President-elect Donald Trump will be sentenced on the same month he is to be sworn in as US president for his hush money case.Image: Mark Peterson/Pool via REUTERS

Trump to be sentenced in hush money case, days before his inauguration

by · TimesLIVE

US President-elect Donald Trump is scheduled to be sentenced on Friday for his criminal conviction stemming from hush money paid to a porn star, a case that for a time overshadowed his bid to retake the White House.

The US Supreme Court paved the way on Thursday for the 9.30am sentencing in New York state court in Manhattan, rejecting a last-minute request by Trump to halt it 10 days before his January 20 inauguration.

Justice Juan Merchan, who oversaw the six-week trial last year, has signaled he does not plan to send Trump to jail or to fine him. But by granting an unconditional discharge, he would place a judgment of guilt on Trump's permanent record.

Trump, 78, who pleaded not guilty, was expected to appear virtually at the hearing.

He fought tooth and nail to avoid the spectacle of being compelled to appear before a state-level judge days before returning to the public office he lost four years ago.

"He doesn't want to be sentenced because that is the official judgment of him being a convicted felon," said Cheryl Bader, a law professor at Fordham University in New York.

The trial played out against the extraordinary backdrop of Trump's successful campaign to retake the White House. The sentencing marks the culmination of the first-ever criminal case brought against a US president, past or present.
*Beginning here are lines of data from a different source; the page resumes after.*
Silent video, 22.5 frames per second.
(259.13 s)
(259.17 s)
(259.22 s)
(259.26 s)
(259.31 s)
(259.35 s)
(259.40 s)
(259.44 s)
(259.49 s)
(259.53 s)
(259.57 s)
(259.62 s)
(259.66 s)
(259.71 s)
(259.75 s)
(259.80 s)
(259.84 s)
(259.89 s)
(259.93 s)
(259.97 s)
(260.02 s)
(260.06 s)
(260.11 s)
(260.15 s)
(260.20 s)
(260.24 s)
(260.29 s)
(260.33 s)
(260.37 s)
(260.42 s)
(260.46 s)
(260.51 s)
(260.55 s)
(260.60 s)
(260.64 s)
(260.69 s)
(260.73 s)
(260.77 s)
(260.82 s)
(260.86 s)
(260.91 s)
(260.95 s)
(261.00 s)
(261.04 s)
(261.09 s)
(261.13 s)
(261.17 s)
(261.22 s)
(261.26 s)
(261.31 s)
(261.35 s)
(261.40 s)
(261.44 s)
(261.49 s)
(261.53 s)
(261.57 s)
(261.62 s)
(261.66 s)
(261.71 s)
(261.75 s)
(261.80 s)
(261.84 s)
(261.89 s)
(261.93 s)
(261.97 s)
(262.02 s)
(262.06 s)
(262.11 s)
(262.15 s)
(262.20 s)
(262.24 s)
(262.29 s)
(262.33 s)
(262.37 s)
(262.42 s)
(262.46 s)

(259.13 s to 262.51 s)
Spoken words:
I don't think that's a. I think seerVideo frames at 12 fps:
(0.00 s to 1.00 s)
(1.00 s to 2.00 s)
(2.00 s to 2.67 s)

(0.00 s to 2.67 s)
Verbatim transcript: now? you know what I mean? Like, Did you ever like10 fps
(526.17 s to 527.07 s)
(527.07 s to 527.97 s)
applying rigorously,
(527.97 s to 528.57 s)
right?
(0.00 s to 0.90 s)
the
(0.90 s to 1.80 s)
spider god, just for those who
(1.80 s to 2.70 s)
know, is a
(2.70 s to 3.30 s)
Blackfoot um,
Manhattan District Attorney Alvin Bragg, a Democrat, charged Trump, a Republican, in March 2023 with 34 counts of falsifying business records to cover up his former lawyer Michael Cohen's $130,000 (R2.4m) payment to adult film star Stormy Daniels for her silence before the 2016 election about a sexual encounter she said she had with Trump, who denied it.

Trump defeated Democrat Hillary Clinton in that election.

The Manhattan jury found Trump guilty of all 34 counts on May 30. Prosecutors argued that despite the tawdry nature of the allegations, the case was an attempt to corrupt the 2016 election.

Critics of the businessman-turned politician cited the charges and other legal entanglements he faced to bolster their contention that he was unfit for public office.

Trump flipped the script. He argued the case - along with three other criminal indictments and civil lawsuits accusing him of fraud, defamation and sexual abuse - was an effort by opponents to weaponise the justice system against him and harm his reelection campaign.

He frequently lashed out at prosecutors and witnesses, and Merchan ultimately fined Trump $10,000 (R189 573,50) for violating a gag order.

As recently as January 3, Trump called the judge a "radical partisan" in a post on his Truth Social platform.

In a decision that day, Merchan said that setting aside the verdict would "undermine the Rule of Law in immeasurable ways" and wrote that Trump's behavior during the trial showed disrespect for the judiciary.

"Defendant has gone to great lengths to broadcast on social media and other forums his lack of respect for judges, juries, grand juries and the justice system as a whole," Merchan said.

Late on Thursday, hours before sentence was to be imposed, Trump wrote on his social media platform that he would be appealing the case and was confident that he would prevail.

A POLITICAL MIXED BAG

The hush money case was widely viewed as less serious than the three other criminal cases Trump faced, in which he was accused of trying to overturn his 2020 election loss and retaining classified documents after leaving the White House. Trump pleaded not guilty in all the cases.

But Bragg's case was the only criminal case to reach trial in the face of an onslaught of challenges from Trump's lawyers. After Trump's Nov. 5 election victory, federal prosecutors backed off their two cases due to Justice Department policy against prosecuting a sitting president.

The remaining state case, brought in Georgia over efforts to reverse the 2020 election results in that state, is in limbo after a court in December disqualified the lead prosecutor on the case.

The hush money case was a mixed bag politically. Contributions to Trump's campaign surged after he was indicted in March 2023, likely helping him vanquish his rivals for the Republican nomination. During the trial, polling showed a majority of voters took the charges seriously, and his standing among Republicans slipped after the guilty verdict.

But the case quickly faded from the headlines, especially after President Joe Biden's disastrous debate performance led him to drop out with Vice President Kamala Harris replacing him on the Democratic ticket, and after a gunman's bullet came inches from killing Trump at a rally in Butler, Pennsylvania.

Merchan initially scheduled the sentencing for July 11, but pushed it back multiple times at Trump's request. In agreeing in September to defer the sentencing until after the election, the judge wrote that he was wary of being perceived as placing his thumb on the scales.

Falsification of business records is punishable by up to four years in prison. While Trump would have been unlikely to get jail time due to his advanced age and lack of a criminal history, legal experts said it was not impossible, especially given his gag order violations.

Trump's victory and looming inauguration made a sentence of jail or probation even less practical.